[Start of Attachment]

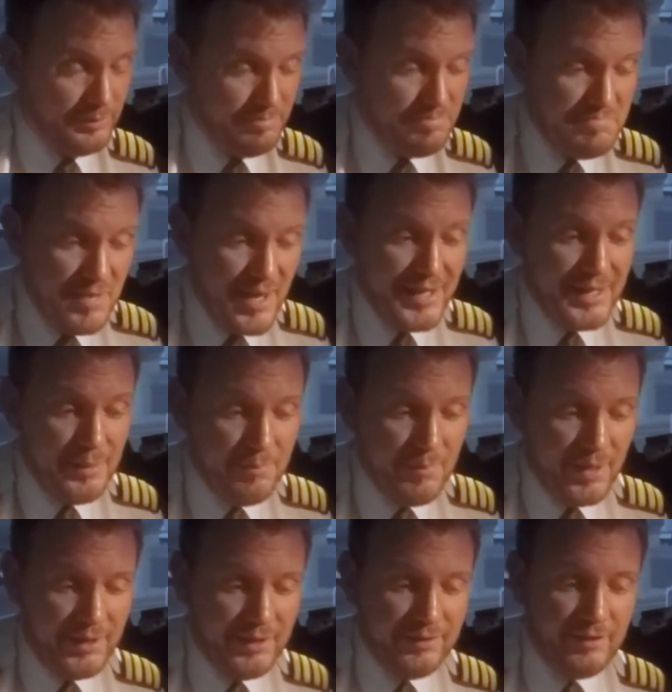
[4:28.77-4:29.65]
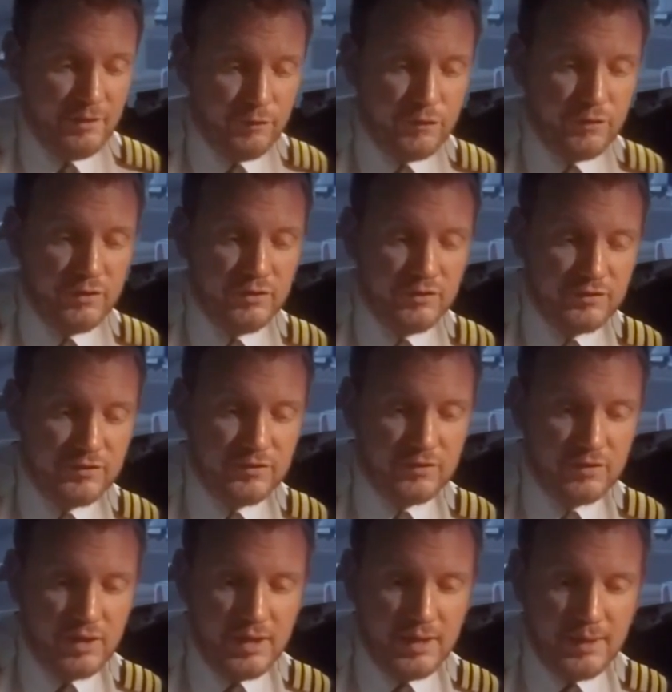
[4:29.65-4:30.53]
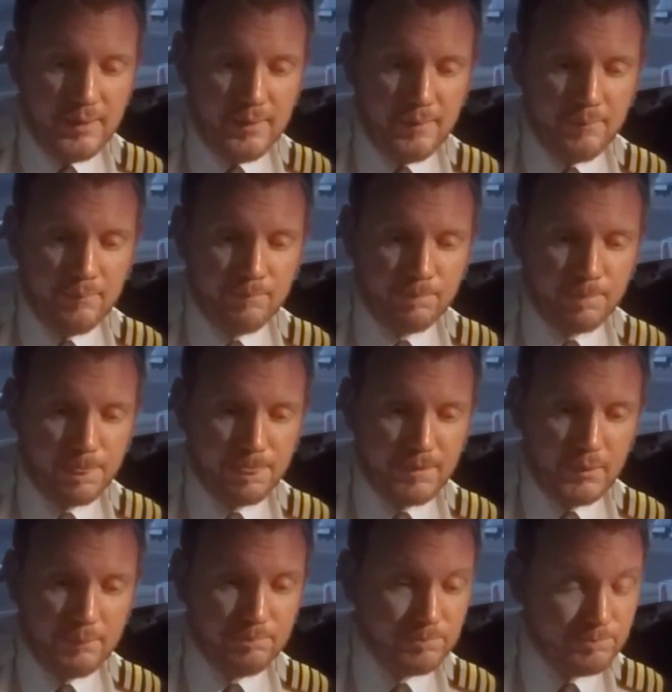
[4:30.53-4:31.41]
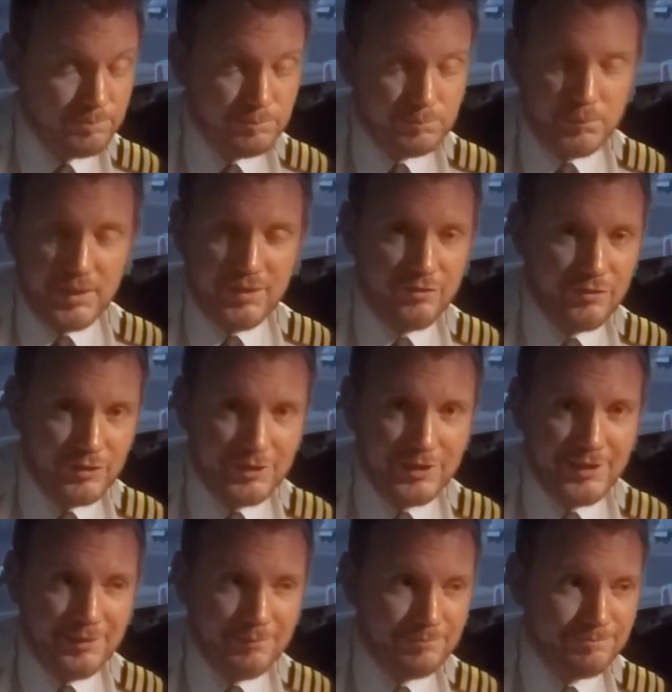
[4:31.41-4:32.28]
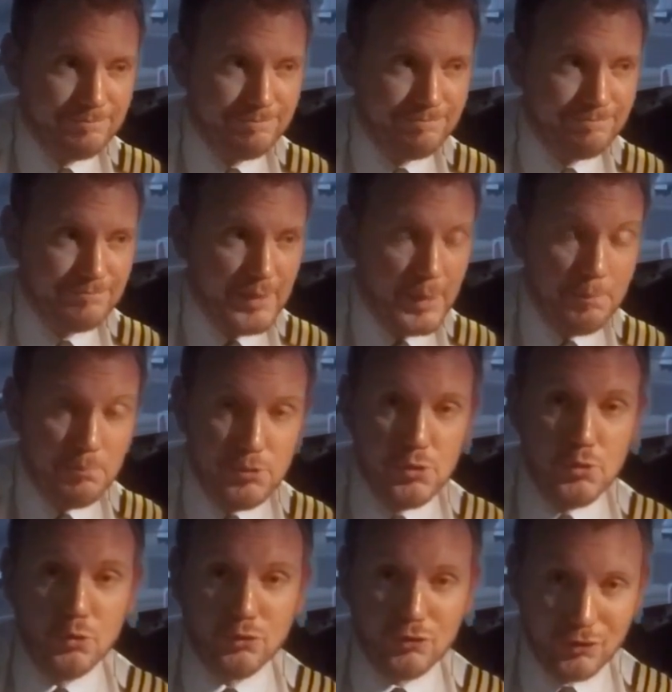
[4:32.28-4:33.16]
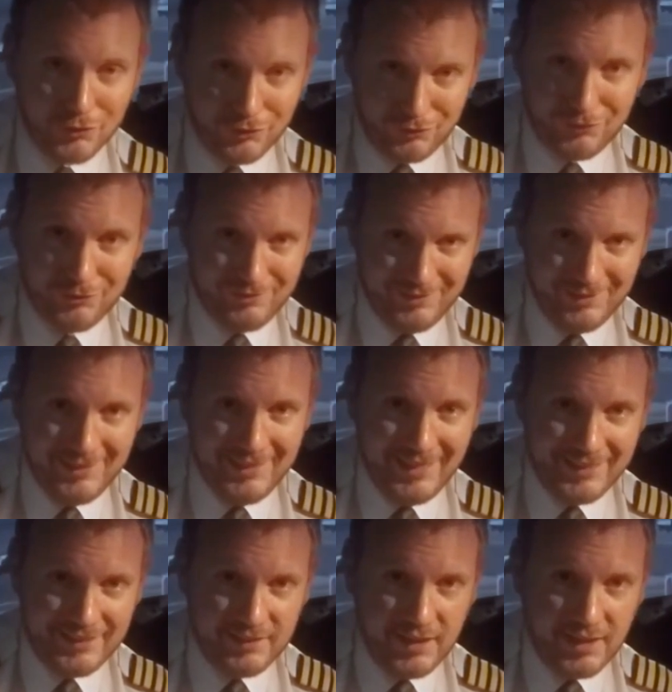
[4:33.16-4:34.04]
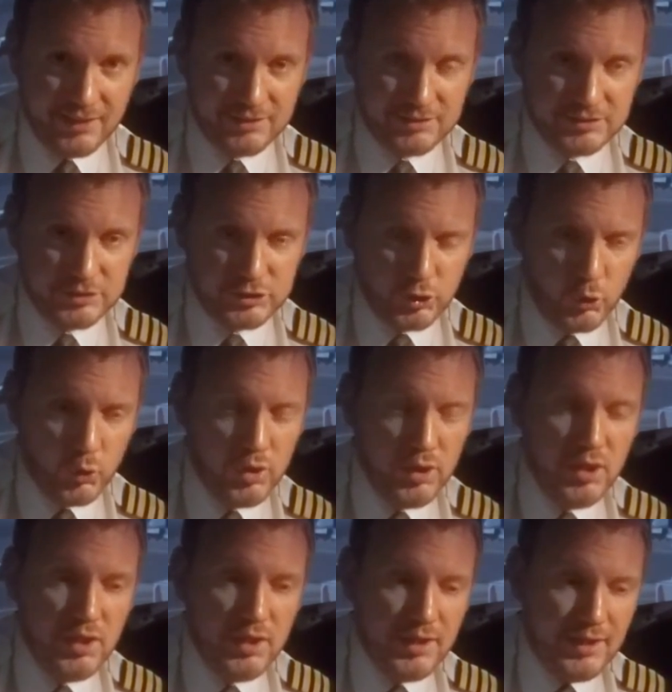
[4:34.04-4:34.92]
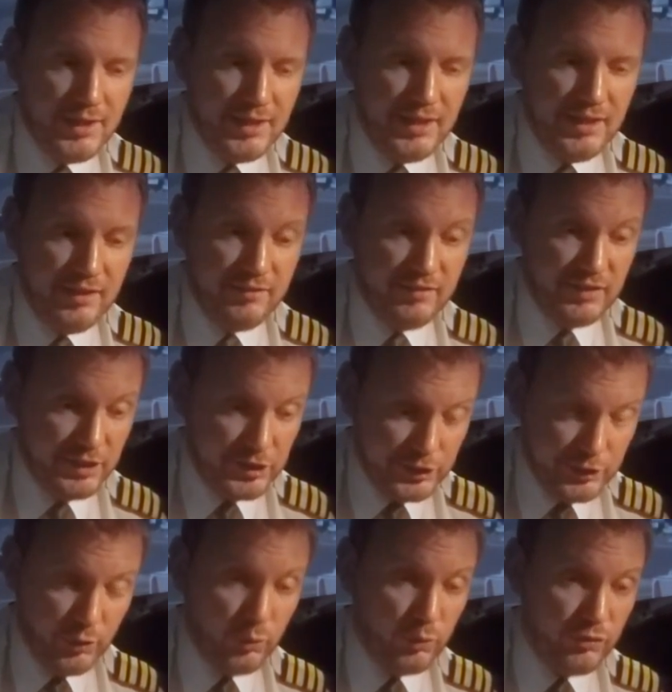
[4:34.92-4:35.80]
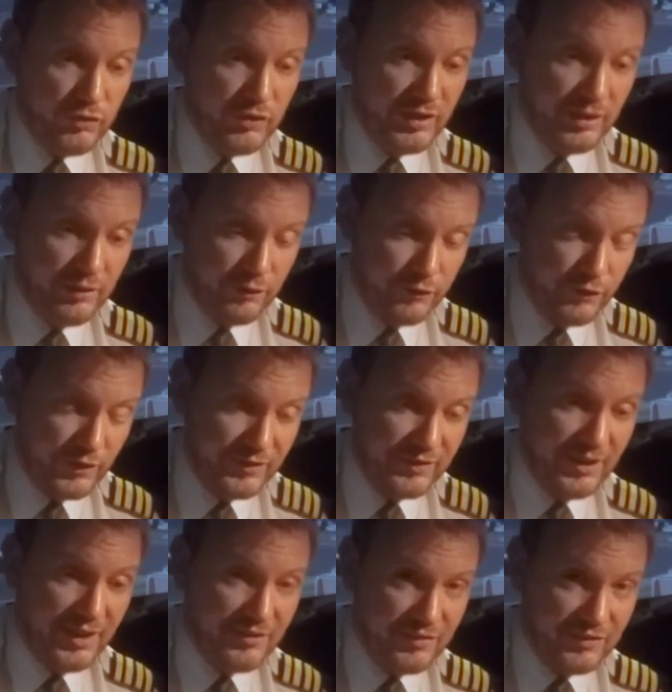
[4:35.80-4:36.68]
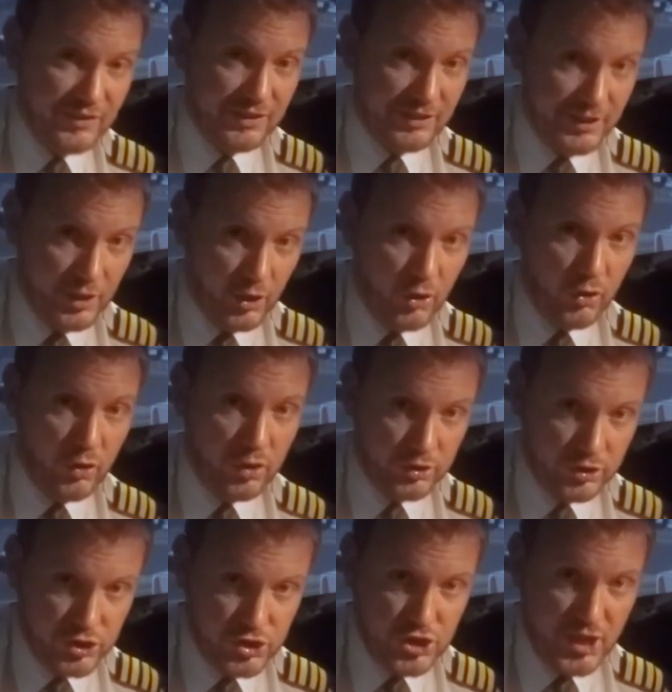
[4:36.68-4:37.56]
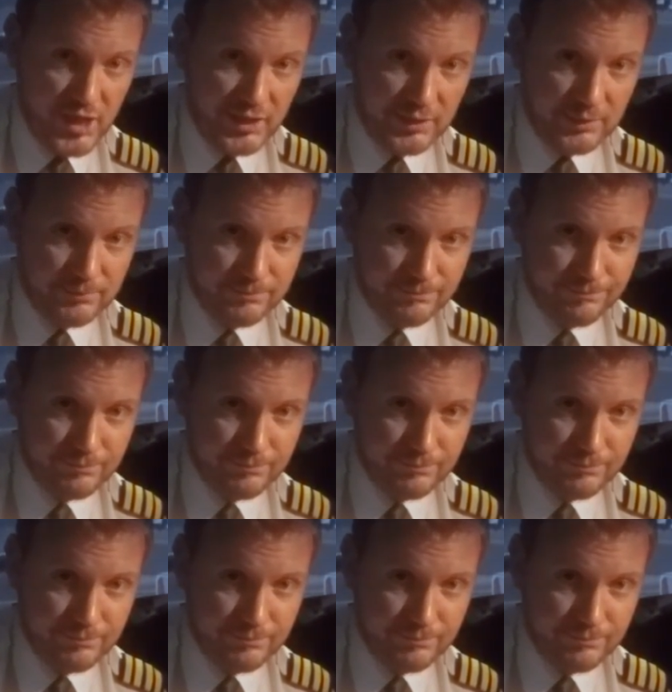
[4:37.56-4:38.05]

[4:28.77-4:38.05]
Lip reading: many, many different basically abuses like that. So it is enclosed in a fantastically hard shell.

[End of Attachment]

> _Description of the task_: Pictures are to be left out when the entries above are repeated exactly.

> _Result of this task_:
[4:28.77-4:29.65]
[4:29.65-4:30.53]
[4:30.53-4:31.41]
[4:31.41-4:32.28]
[4:32.28-4:33.16]
[4:33.16-4:34.04]
[4:34.04-4:34.92]
[4:34.92-4:35.80]
[4:35.80-4:36.68]
[4:36.68-4:37.56]
[4:37.56-4:38.05]

[4:28.77-4:38.05]
Lip reading: many, many different basically abuses like that. So it is enclosed in a fantastically hard shell.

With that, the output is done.